“That as sin hath reigned unto death, even so might grace reign through righteousness unto eternal life, by Jesus Christ our Lord.”—Romans 5:21
Pause, my soul, and put forth thy fullest thoughts in the contemplation of those two united sources of thy felicity, marked in this verse: the Father’s eternal purpose, in the reign of grace; and the everlasting efficacy and infinite value of thy Jesus’s righteousness, to eternal life. None but God himself can know the fulness and extent of either. I am persuaded, that angels of light can never entertain adequate conceptions of either. The eternal purpose of God hath bounded the reign of sin; it is but unto death. But those purposes give a further extent to the redemption from death and sin, by Jesus; for the glory of Christ’s person, and the worth of his salvation, possess in both a vast overplus, a redundancy of merit, which brings the redeemed into favour and acceptance in Jesus, and with such a title to everlasting felicity, as eternity itself can never exhaust- no, nor fully recompense nor pay. Oh for grace to contemplate the love of the Father, and of the Son, by this standard; and the love of God the Holy Ghost, through whose gracious influence we enjoy both. Lord, I would be lost, I would be swallowed up, day by day, in the unceasing meditation! Dearest, blessed, precious Jesus! give me to think of nothing else, to speak of nothing else; but by faith to possess in anticipation, the joys of thy redeemed, until I come, through thee, and in thee, to the everlasting enjoyment of them, in thy kingdom of glory.
Robert Hawker (1753-1827) was an Anglican (High-Calvinist) preacher who served as Vicar of Charles Church, Plymouth. John Hazelton wrote of him:
“The prominent features…in Robert Hawker's testimony…was the Person of Christ….Dr. Hawker delighted to speak of his Lord as "My most glorious Christ.” What anxious heart but finds at times in the perusal of the doctor's writings a measure of relief, a softening, and a mellowing? an almost imperceptible yet secret and constraining power in leading out of self and off from the misery and bondage of the flesh into a contemplation of the Person and preciousness of Christ as "the chiefest among ten thousand and the altogether lovely." Christ and Him crucified was emphatically the burden of his song and the keynote of his ministry.

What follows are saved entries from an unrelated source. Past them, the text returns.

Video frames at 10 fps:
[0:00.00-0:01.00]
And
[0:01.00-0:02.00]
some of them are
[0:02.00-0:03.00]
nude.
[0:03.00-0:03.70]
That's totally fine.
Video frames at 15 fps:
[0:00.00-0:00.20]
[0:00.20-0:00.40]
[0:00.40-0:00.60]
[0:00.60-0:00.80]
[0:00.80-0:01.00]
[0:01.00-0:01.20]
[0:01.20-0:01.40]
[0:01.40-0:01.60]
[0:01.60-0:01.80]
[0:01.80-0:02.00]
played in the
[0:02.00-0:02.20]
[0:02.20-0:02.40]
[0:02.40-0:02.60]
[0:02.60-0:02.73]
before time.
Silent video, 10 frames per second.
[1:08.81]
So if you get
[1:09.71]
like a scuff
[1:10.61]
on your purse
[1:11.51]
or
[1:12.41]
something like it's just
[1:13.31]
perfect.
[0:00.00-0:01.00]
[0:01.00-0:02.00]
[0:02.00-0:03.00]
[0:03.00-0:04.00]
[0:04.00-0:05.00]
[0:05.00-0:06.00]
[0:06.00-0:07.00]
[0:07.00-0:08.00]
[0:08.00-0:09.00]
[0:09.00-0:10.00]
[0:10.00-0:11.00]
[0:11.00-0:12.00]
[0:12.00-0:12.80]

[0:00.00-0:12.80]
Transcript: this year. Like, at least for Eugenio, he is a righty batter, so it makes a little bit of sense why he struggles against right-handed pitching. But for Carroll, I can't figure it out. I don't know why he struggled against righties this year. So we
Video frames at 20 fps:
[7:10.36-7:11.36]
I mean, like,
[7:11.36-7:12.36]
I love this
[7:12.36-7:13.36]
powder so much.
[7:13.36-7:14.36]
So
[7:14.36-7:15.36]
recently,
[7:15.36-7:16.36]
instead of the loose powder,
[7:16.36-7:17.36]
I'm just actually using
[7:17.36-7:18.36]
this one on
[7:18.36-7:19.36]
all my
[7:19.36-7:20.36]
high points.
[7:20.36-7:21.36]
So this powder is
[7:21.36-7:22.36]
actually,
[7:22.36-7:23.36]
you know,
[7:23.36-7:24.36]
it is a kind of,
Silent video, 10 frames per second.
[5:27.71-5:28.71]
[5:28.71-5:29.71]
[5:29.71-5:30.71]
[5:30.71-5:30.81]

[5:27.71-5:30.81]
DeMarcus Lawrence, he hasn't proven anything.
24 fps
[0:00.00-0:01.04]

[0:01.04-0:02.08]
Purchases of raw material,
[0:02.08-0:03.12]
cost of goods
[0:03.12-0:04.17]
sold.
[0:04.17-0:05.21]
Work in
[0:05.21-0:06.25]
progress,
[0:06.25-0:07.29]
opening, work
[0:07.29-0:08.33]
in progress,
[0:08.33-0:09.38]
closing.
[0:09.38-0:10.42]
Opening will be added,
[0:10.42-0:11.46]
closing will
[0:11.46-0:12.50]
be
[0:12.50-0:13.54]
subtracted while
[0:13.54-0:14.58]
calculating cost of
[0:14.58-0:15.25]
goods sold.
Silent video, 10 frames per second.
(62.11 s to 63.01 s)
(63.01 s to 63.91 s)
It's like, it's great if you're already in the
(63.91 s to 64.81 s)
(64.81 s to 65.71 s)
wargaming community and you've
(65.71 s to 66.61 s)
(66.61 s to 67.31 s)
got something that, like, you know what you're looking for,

He preached his last sermon in Charles Church on March 18th, 1827, and on April 6th he died, after being six years curate and forty-three years vicar of the parish. On the last day of his life he repeated a part of Ephesians 1, from the 6th to the 12th verses, and as he proceeded he enlarged on the verses, but dwelt more fully on these words: "To the praise of His glory Who first trusted in Christ." He paused and asked, "Who first trusted in Christ?" And then made this answer: "It was God the Father Who first trusted in Christ."